- _Given records_:
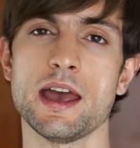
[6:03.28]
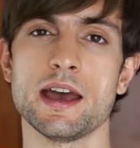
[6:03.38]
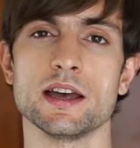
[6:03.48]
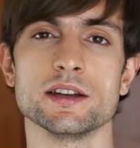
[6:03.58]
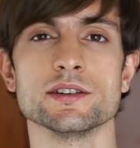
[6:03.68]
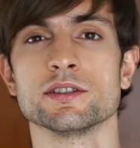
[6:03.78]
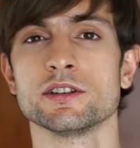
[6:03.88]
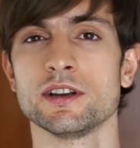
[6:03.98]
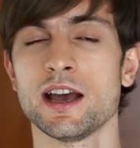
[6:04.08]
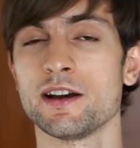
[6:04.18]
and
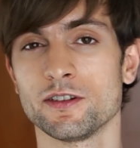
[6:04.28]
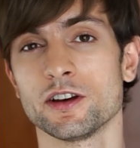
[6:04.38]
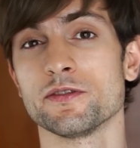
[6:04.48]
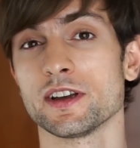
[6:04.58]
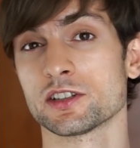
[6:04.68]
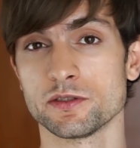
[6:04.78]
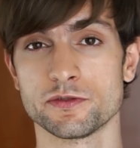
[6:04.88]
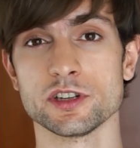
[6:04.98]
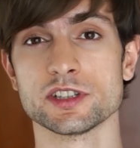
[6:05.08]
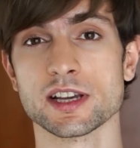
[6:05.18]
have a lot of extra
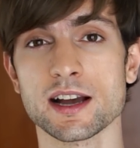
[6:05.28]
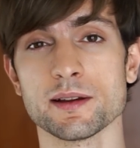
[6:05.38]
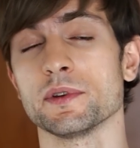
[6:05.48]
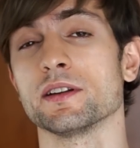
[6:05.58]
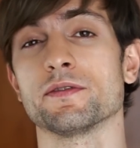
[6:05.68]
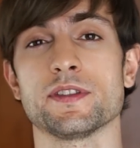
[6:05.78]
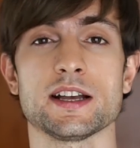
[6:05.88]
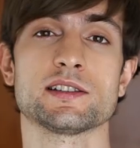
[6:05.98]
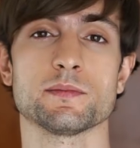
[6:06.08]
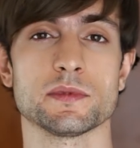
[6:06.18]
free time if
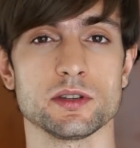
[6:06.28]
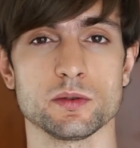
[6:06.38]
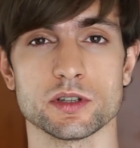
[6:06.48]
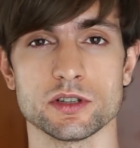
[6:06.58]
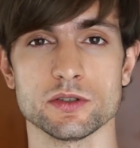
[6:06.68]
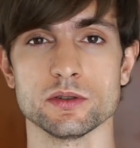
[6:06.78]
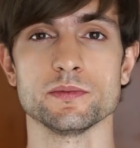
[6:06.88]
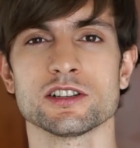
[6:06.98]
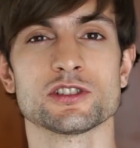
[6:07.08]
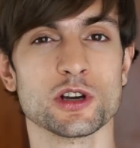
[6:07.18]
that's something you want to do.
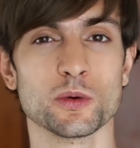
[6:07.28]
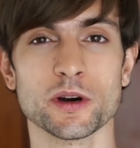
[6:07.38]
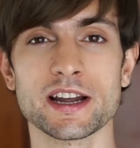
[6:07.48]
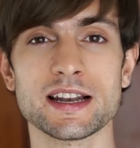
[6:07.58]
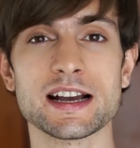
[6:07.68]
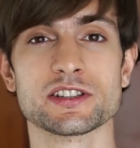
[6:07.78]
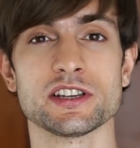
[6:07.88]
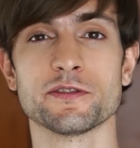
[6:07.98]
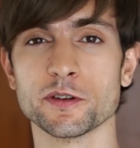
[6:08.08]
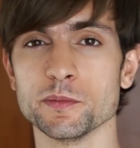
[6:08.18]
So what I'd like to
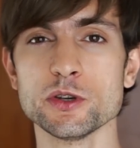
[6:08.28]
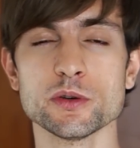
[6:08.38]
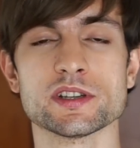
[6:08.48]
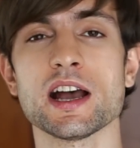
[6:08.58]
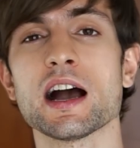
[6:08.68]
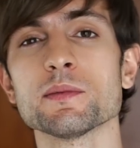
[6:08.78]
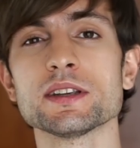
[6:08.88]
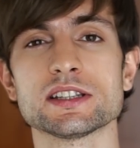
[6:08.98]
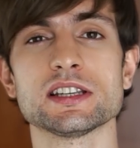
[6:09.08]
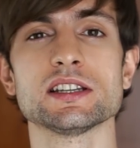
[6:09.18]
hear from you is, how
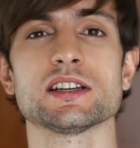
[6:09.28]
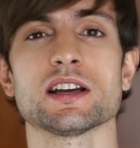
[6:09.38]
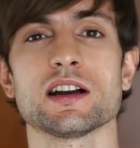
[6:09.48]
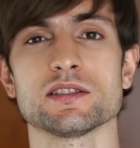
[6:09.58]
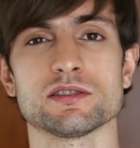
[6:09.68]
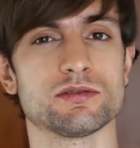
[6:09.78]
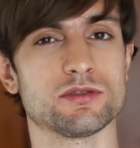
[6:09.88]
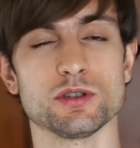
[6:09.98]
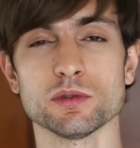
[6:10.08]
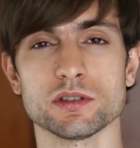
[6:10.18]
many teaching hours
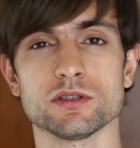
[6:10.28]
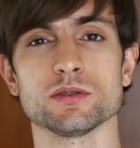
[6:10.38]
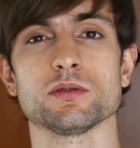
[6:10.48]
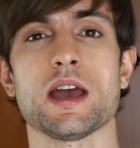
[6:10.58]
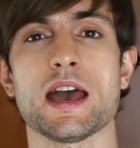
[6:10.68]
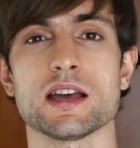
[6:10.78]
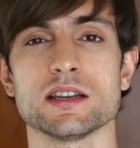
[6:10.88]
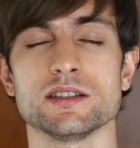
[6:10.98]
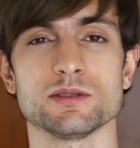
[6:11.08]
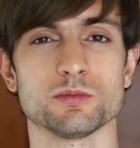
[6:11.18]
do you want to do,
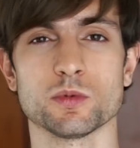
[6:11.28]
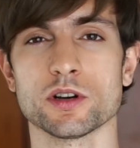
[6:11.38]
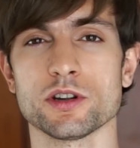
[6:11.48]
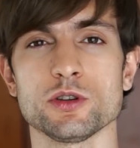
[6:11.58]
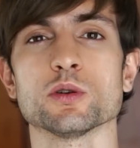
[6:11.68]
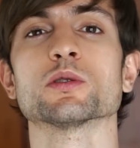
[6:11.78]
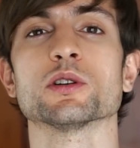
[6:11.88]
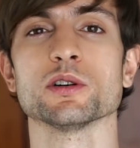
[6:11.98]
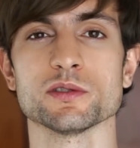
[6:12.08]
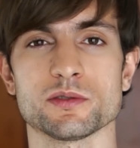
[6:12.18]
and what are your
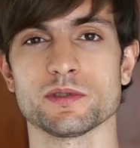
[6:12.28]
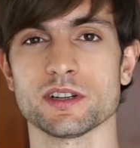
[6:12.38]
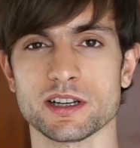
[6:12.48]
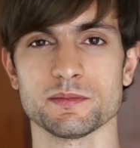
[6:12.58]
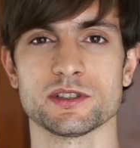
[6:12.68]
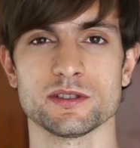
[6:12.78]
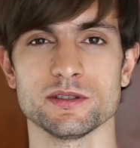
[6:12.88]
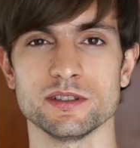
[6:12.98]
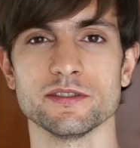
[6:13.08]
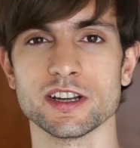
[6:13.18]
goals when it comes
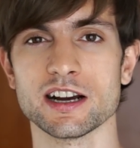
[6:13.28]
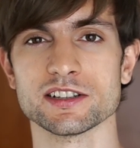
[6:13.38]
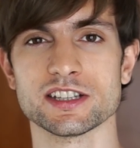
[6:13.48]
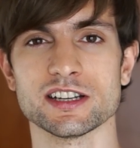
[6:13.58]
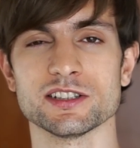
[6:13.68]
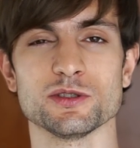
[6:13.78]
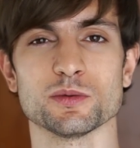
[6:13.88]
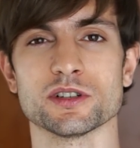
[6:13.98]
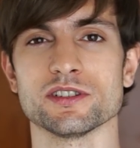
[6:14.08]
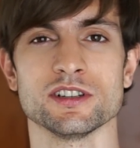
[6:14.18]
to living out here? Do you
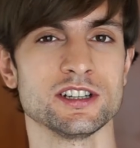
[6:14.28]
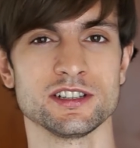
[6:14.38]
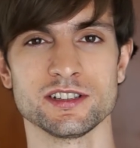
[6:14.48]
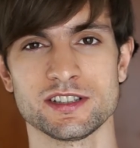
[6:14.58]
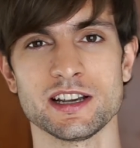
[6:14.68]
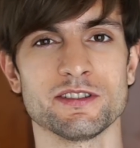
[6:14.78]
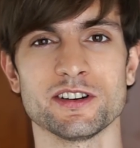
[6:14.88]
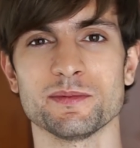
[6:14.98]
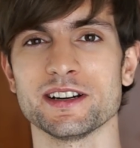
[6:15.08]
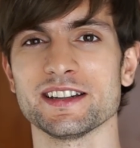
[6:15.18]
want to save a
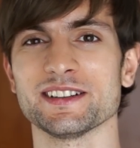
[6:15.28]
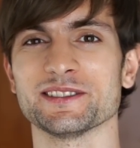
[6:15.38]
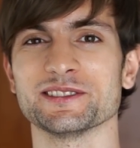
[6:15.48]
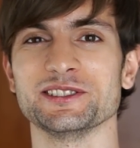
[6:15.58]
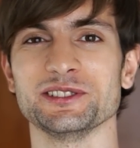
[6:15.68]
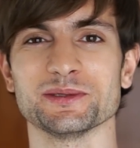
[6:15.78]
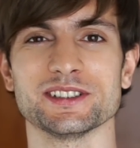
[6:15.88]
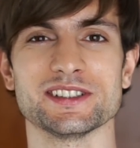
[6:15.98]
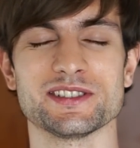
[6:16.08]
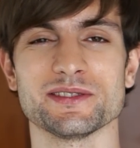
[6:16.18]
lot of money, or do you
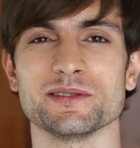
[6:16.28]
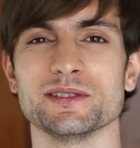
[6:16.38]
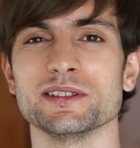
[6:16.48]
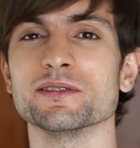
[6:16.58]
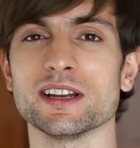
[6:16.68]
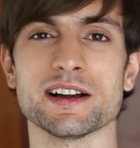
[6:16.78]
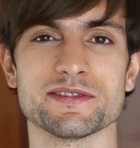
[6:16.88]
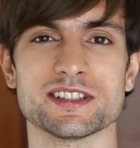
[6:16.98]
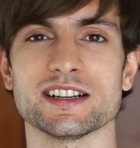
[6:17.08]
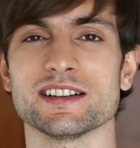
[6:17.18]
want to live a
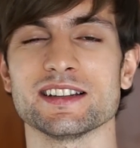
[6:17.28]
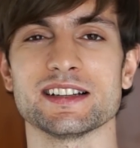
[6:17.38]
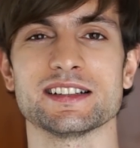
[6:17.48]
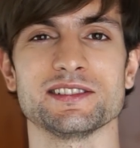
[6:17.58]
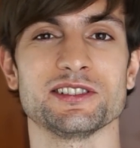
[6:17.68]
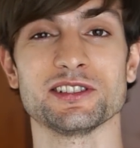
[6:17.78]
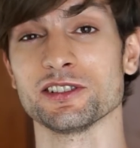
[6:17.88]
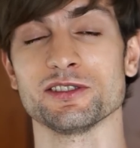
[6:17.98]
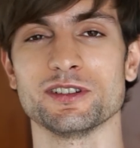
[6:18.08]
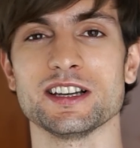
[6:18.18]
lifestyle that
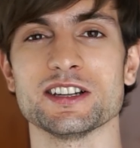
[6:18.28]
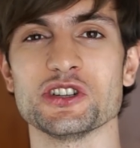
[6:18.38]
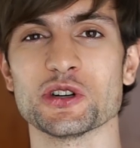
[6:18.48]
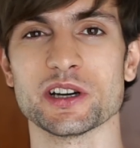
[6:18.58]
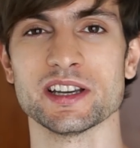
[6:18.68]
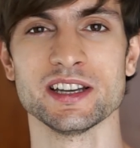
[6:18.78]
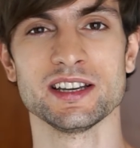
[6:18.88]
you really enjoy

- _Goal of the exercise_:
Your answer must be an exact copy of the data above, minus its pictures.

- _Response for this exercise_:
[6:03.28]
[6:03.38]
[6:03.48]
[6:03.58]
[6:03.68]
[6:03.78]
[6:03.88]
[6:03.98]
[6:04.08]
[6:04.18]
and
[6:04.28]
[6:04.38]
[6:04.48]
[6:04.58]
[6:04.68]
[6:04.78]
[6:04.88]
[6:04.98]
[6:05.08]
[6:05.18]
have a lot of extra
[6:05.28]
[6:05.38]
[6:05.48]
[6:05.58]
[6:05.68]
[6:05.78]
[6:05.88]
[6:05.98]
[6:06.08]
[6:06.18]
free time if
[6:06.28]
[6:06.38]
[6:06.48]
[6:06.58]
[6:06.68]
[6:06.78]
[6:06.88]
[6:06.98]
[6:07.08]
[6:07.18]
that's something you want to do.
[6:07.28]
[6:07.38]
[6:07.48]
[6:07.58]
[6:07.68]
[6:07.78]
[6:07.88]
[6:07.98]
[6:08.08]
[6:08.18]
So what I'd like to
[6:08.28]
[6:08.38]
[6:08.48]
[6:08.58]
[6:08.68]
[6:08.78]
[6:08.88]
[6:08.98]
[6:09.08]
[6:09.18]
hear from you is, how
[6:09.28]
[6:09.38]
[6:09.48]
[6:09.58]
[6:09.68]
[6:09.78]
[6:09.88]
[6:09.98]
[6:10.08]
[6:10.18]
many teaching hours
[6:10.28]
[6:10.38]
[6:10.48]
[6:10.58]
[6:10.68]
[6:10.78]
[6:10.88]
[6:10.98]
[6:11.08]
[6:11.18]
do you want to do,
[6:11.28]
[6:11.38]
[6:11.48]
[6:11.58]
[6:11.68]
[6:11.78]
[6:11.88]
[6:11.98]
[6:12.08]
[6:12.18]
and what are your
[6:12.28]
[6:12.38]
[6:12.48]
[6:12.58]
[6:12.68]
[6:12.78]
[6:12.88]
[6:12.98]
[6:13.08]
[6:13.18]
goals when it comes
[6:13.28]
[6:13.38]
[6:13.48]
[6:13.58]
[6:13.68]
[6:13.78]
[6:13.88]
[6:13.98]
[6:14.08]
[6:14.18]
to living out here? Do you
[6:14.28]
[6:14.38]
[6:14.48]
[6:14.58]
[6:14.68]
[6:14.78]
[6:14.88]
[6:14.98]
[6:15.08]
[6:15.18]
want to save a
[6:15.28]
[6:15.38]
[6:15.48]
[6:15.58]
[6:15.68]
[6:15.78]
[6:15.88]
[6:15.98]
[6:16.08]
[6:16.18]
lot of money, or do you
[6:16.28]
[6:16.38]
[6:16.48]
[6:16.58]
[6:16.68]
[6:16.78]
[6:16.88]
[6:16.98]
[6:17.08]
[6:17.18]
want to live a
[6:17.28]
[6:17.38]
[6:17.48]
[6:17.58]
[6:17.68]
[6:17.78]
[6:17.88]
[6:17.98]
[6:18.08]
[6:18.18]
lifestyle that
[6:18.28]
[6:18.38]
[6:18.48]
[6:18.58]
[6:18.68]
[6:18.78]
[6:18.88]
you really enjoy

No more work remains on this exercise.